● **YOUR GOAL**
Every line from the top of the records through the one bearing "(0.00 s to 21.54 s)" is to be reproduced exactly, and pictures are to be left out.

----------------------------------------

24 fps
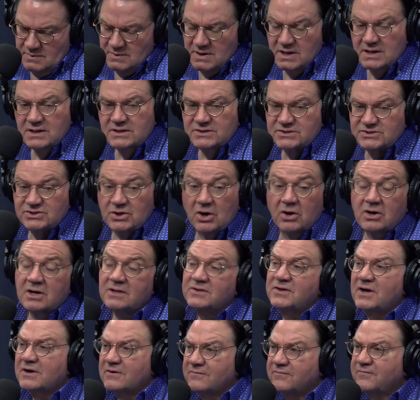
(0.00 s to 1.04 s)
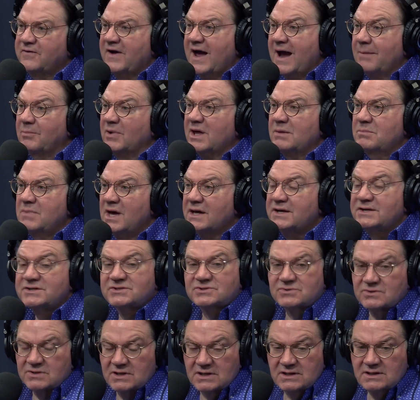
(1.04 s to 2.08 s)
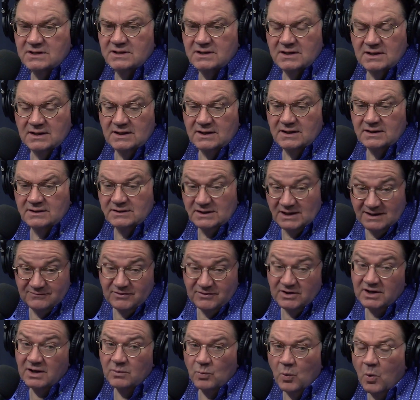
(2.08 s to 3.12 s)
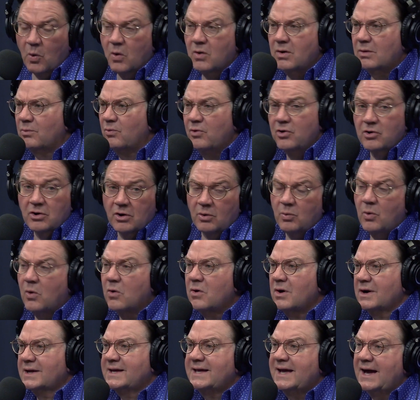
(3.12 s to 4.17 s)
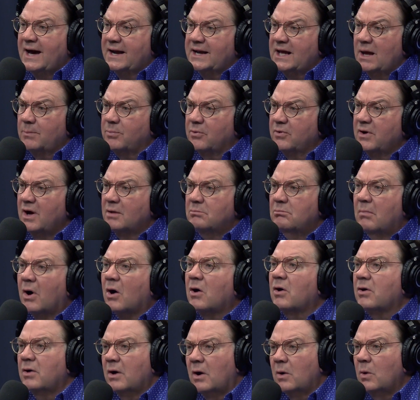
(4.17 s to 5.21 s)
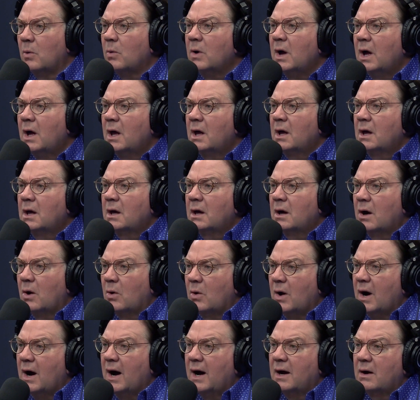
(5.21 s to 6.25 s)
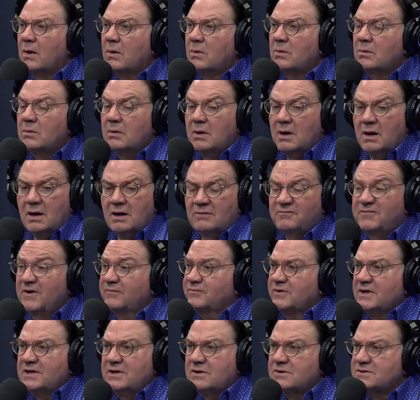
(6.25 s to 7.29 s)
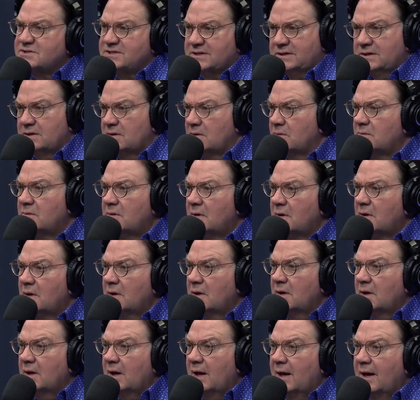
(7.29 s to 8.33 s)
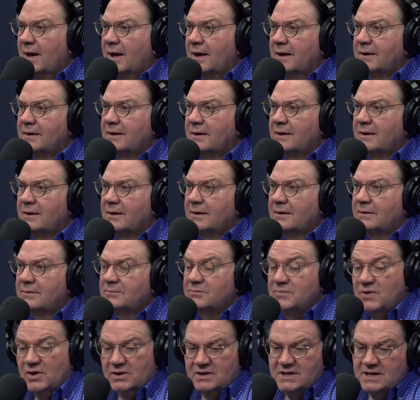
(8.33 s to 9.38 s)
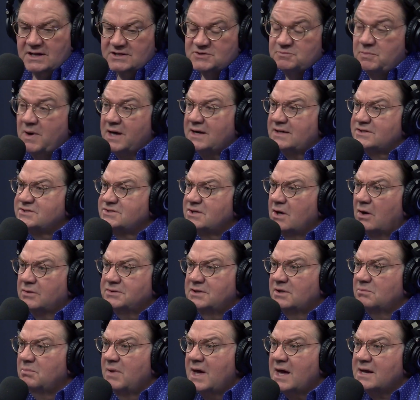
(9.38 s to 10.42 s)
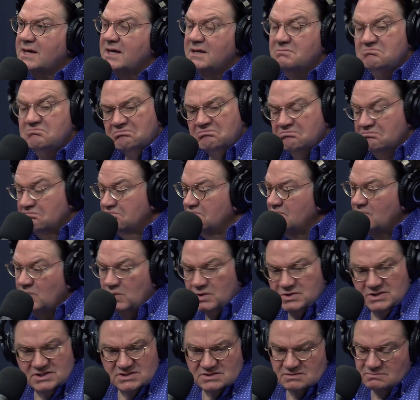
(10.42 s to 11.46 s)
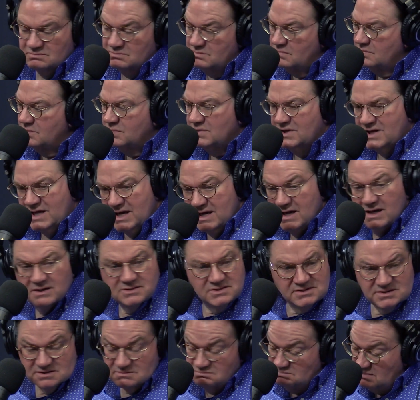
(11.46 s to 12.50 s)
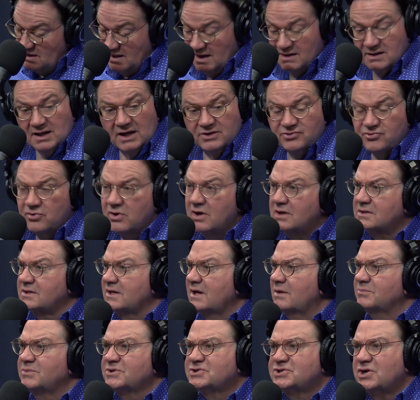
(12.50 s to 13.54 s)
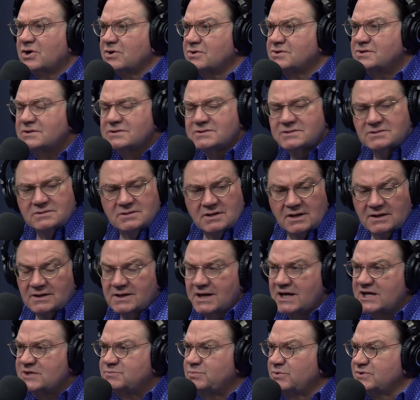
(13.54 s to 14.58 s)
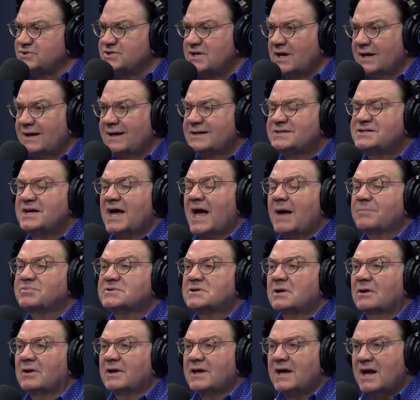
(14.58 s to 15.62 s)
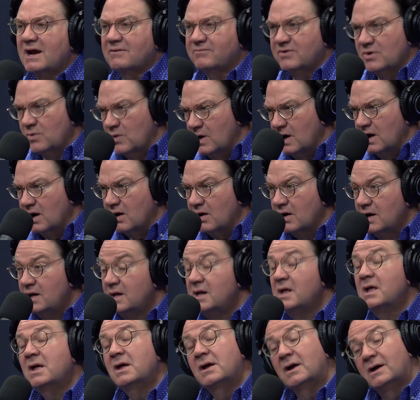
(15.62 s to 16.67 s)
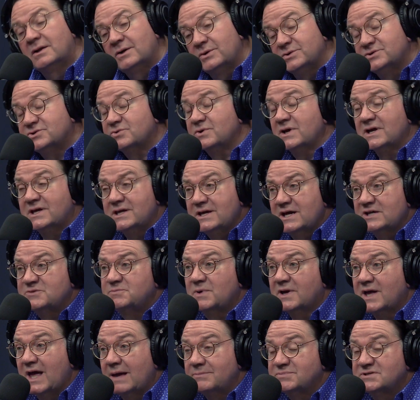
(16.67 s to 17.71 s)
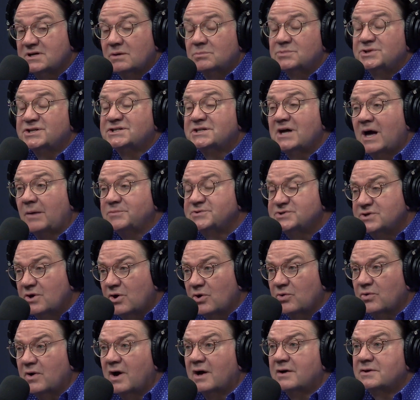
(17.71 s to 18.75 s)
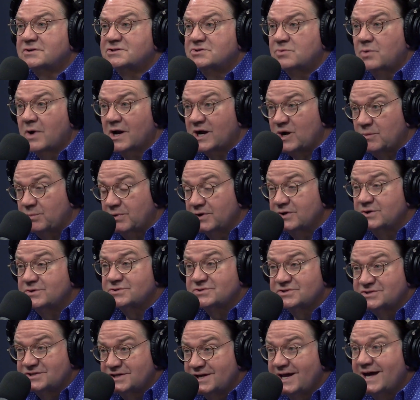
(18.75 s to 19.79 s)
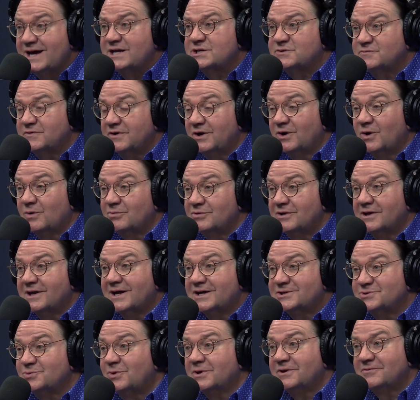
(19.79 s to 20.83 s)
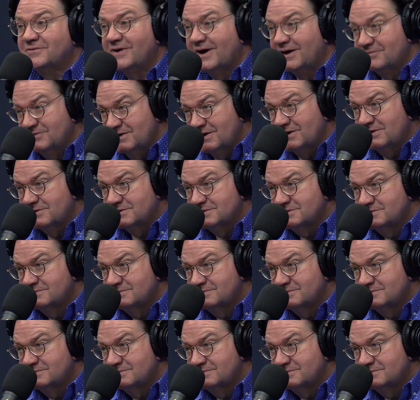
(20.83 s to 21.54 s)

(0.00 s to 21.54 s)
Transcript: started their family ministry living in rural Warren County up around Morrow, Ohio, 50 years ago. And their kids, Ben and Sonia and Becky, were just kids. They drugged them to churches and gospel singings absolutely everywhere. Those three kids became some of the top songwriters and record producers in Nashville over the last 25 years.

----------------------------------------

● **EXERCISE OUTPUT**
24 fps
(0.00 s to 1.04 s)
(1.04 s to 2.08 s)
(2.08 s to 3.12 s)
(3.12 s to 4.17 s)
(4.17 s to 5.21 s)
(5.21 s to 6.25 s)
(6.25 s to 7.29 s)
(7.29 s to 8.33 s)
(8.33 s to 9.38 s)
(9.38 s to 10.42 s)
(10.42 s to 11.46 s)
(11.46 s to 12.50 s)
(12.50 s to 13.54 s)
(13.54 s to 14.58 s)
(14.58 s to 15.62 s)
(15.62 s to 16.67 s)
(16.67 s to 17.71 s)
(17.71 s to 18.75 s)
(18.75 s to 19.79 s)
(19.79 s to 20.83 s)
(20.83 s to 21.54 s)

(0.00 s to 21.54 s)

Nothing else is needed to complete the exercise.